Visualizing Halt Times of Passenger Trains at Stations of Mumbai
Visualizing data involves telling stories with data. Visualizations engage the viewer far more than a wall of text and drive interesting insights. So when I received a data set for an academic assignment to create a visualization, I asked myself a few important questions before I began the process of data visualization. This post documents the process followed while attempting to accomplish the goals that were created while asking these questions and telling a story based on the given data.
I have provided links and sources to all the tools and resources accessed within the post itself, but all of these links have been consolidated and shared at the end of this post too.
The data that was chosen for the class to attempt for the assignment was the Indian Railways time table for passenger trains that commuted all over the country. The data was accessible in .csv format (which can be edited in any spreadsheet software, for this assignment I chose Google Sheets. Head over here to access the data file I worked on, or head over here for the original data set from source) and was sourced from www.data.gov.in, which is a trusted source of data of the country. The attributes it had were the train number, train name, intermediate stations of every train and their arrival times, departure times, distance from the source station, the source station code and name and destination station code and name for every train.
So the first thing that I did was to look at the data carefully and see if there were any initial observations I could make that would help me think of a story to tell through the data. Some of those basic observations were that the arrival times (which were initially in the form of strings) that were “00:00:00” imply that the train is at the source station. This is confirmed by the ‘Distance’ attribute, which is 0 at those stations. Similarly when the departure time is “00:00:00”, it implies that the train is at it’s destination station. This is further confirmed by the fact that the ‘Station Name’ and the ‘Destination Station Name’ values match. One assumption I had pre-requisite knowledge of was that train numbers that are immediate consecutive numbers by value are essentially one physical train that plies on that route, differentiated only by direction. For example, from the screenshot, train number 01081 plies from Bhusaval Junction to Dadar, and train number 01082 is the same train going in the opposite direction, i.e from Dadar to Bhusaval Junction, after a halt at the end station of a few hours. The train name changes with the number too, but the route is same, just differentiated by the direction and, of course, the timings.

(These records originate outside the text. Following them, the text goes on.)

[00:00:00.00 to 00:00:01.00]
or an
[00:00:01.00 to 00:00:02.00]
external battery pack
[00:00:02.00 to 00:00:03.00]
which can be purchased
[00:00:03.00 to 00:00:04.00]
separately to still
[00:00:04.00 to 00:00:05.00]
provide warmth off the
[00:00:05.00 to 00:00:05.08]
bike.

The next thing I did was ask myself and the data some defining questions, like
1) What story can I tell with this data?
2) What interesting insights do I want the viewer to gain out of the visualization or what insights should the visualization depict?

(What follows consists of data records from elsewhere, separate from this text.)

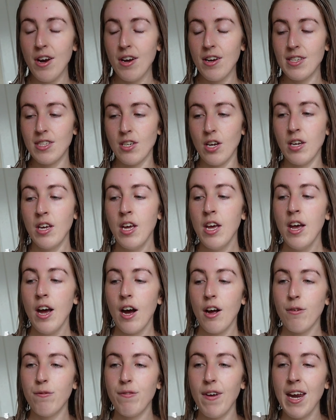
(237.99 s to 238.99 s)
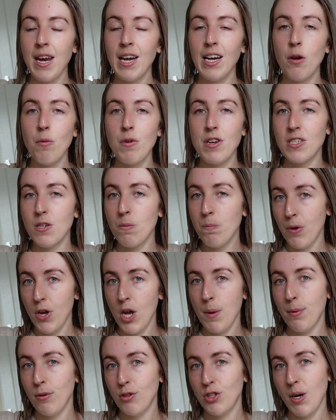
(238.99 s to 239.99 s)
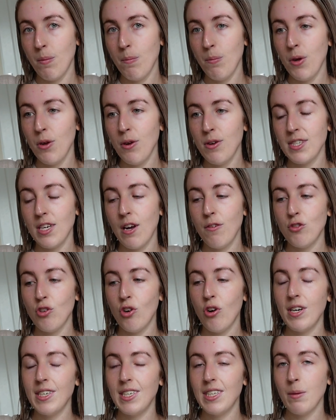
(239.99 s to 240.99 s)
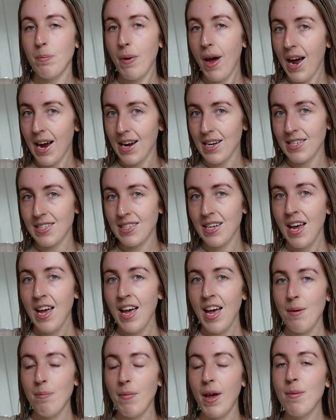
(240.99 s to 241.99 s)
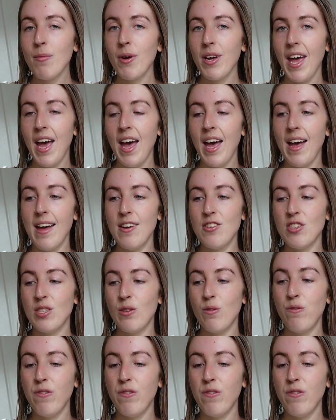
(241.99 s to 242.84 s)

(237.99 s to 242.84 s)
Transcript: because like I found like with some purple shampoos that I've tried in the past, make my hair just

3) What needs to be highlighted to gain attention? What should be the focus?
4) What would be of interest in this data?
5) Is there a possibility of overlapping this data set with another to create an interesting story with the mash-up?
With these questions in mind, after some pondering and exploring previously visualized railway data, I got the idea to visualize how long the trains halt at the stations and if that is related in any way to the importance of that station or to the rush of the station, i.e how busy it is. I had a hunch from personal observations that trains halt longer at important stations and busier junctions, so the data could narrate if this hunch was correct and if so, how much is the variability in the halt timings at the stations related to the overall halt time of the train. Due to constraint of time, I picked a subset of this data, i.e I decided to take up all the trains that halt at stations within Mumbai. This data was picked on the basis of the attribute ‘Station Name’, where I sorted the data accordingly and extracted the tuples (rows) with their attributes (columns) on to another spreadsheet. I then removed the string property on the columns that had time values and picked a 12 hour format for representation.

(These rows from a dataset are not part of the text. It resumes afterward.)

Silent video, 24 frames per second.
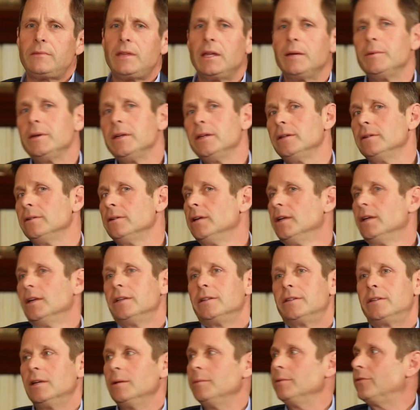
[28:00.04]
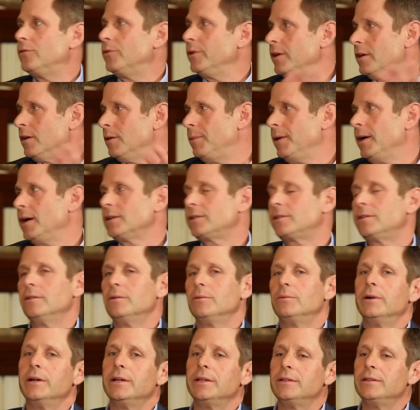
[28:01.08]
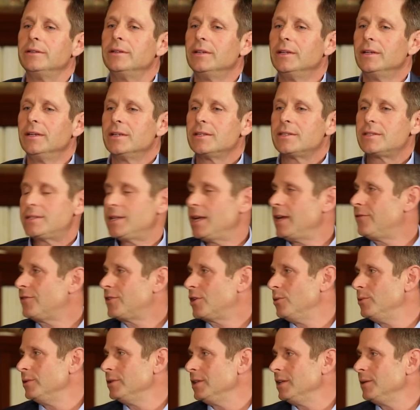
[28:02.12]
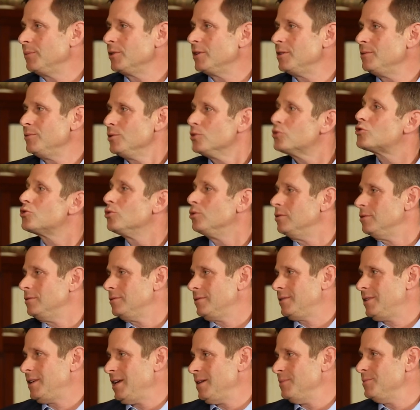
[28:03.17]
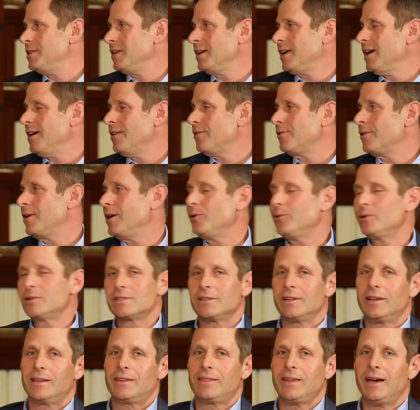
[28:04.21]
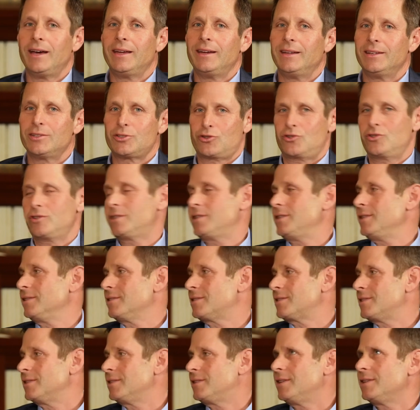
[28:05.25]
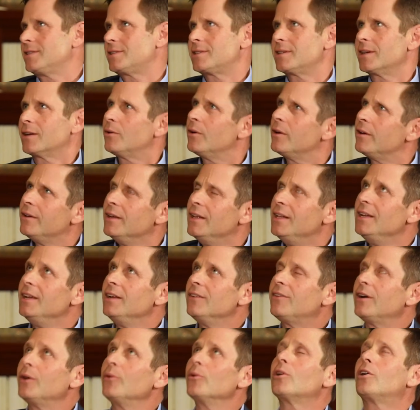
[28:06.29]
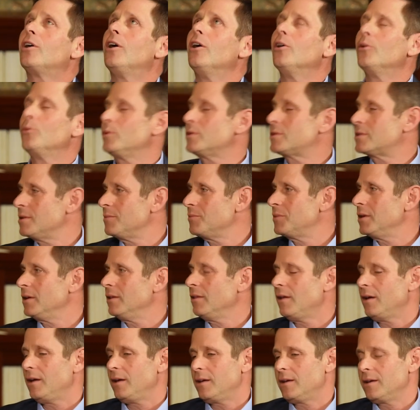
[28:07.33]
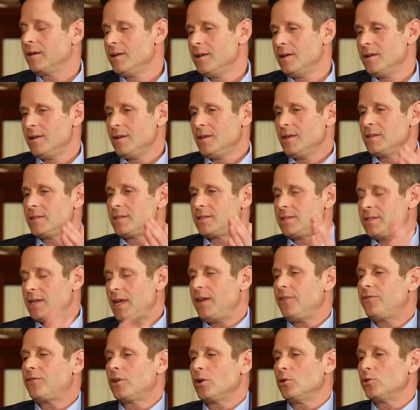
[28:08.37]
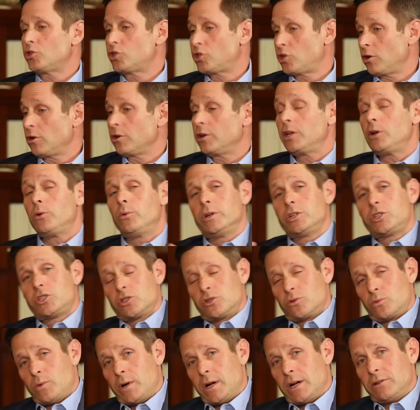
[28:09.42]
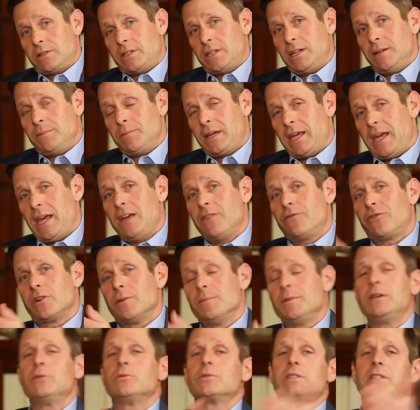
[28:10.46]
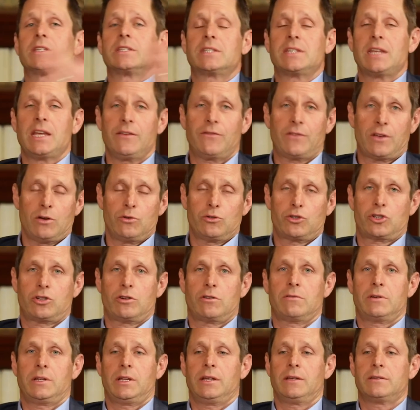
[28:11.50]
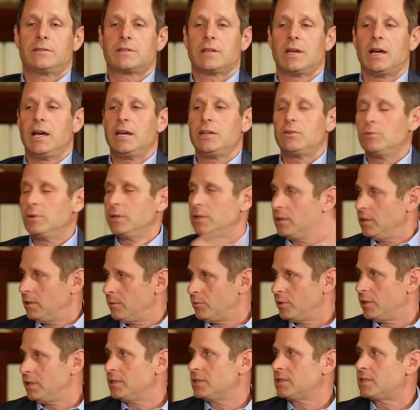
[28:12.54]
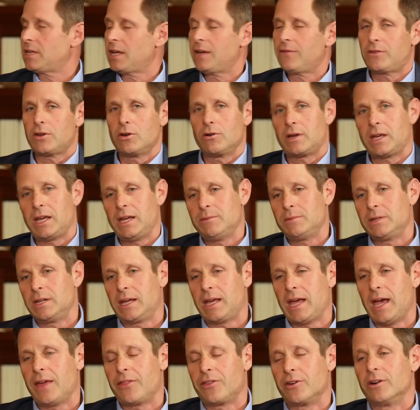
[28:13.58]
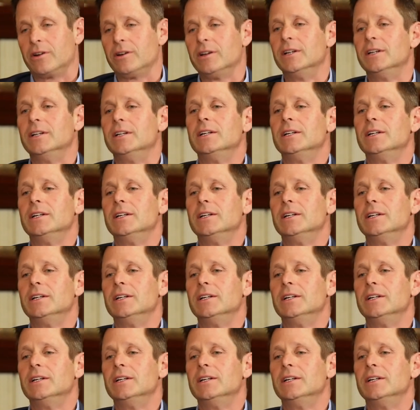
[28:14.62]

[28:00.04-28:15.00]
I mean, Tim, if we go back to when Safeco and Liberty Mutual came together, I always like that interesting statistic. If I recall, it was something like Safeco Surety, which is where Tim came from. He was the Safeco Surety side when Liberty and Safeco came together.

The next thing that needed to be done was to calculate the halt times at each station. By default if one tries doing this by giving the simple subtraction function on the spreadsheet, it gives the wrong answer since subtracting time requires a different function.
Once the halt times were calculated, it was time to weed out the outliers. In this case, these were the entries that halt halt times that stretch into hours. That essentially meant that the train had ended it’s journey for that route and would depart after those said hours in the reverse direction. I wanted to focus on the halt timings when passengers can board and alight, and not of when the train ends it’s journeys. So the obvious outliers (like shown below) were removed. So essentially the trains that would be visualized are the ones that are just passing through the stations and not originating or terminating at those stations.
The next step was to think of a way to represent this data in a manner that conveys my story. I decided to go with a static visualization as the medium. My first idea was inspired from E.J.Marey’s visualization of train schedules, popularly known as ‘Marey Diagram’.
Based on this inspiration, following was my initial idea for the visualization.
The good thing about this visualization was that it was easy to compare the halt times within each station as they were on a common scale, but on the other hand, it was difficult to compare the halt times between the stations.
Another thing to consider was the scalability of the visualization. If I was going to be mapping 732 trains using a particular concept, it should be applicable for the main data set too, which had approximately 2,000 trains.
So the main aspects that I was focusing on were:
3) Easy consumption of data (Meaning it should provice insights at-a-glance)
4) Tool for execution (For this purpose I explored RAW Graphs, Google Charts and Datamatic. The final visualization was done using Datamatic)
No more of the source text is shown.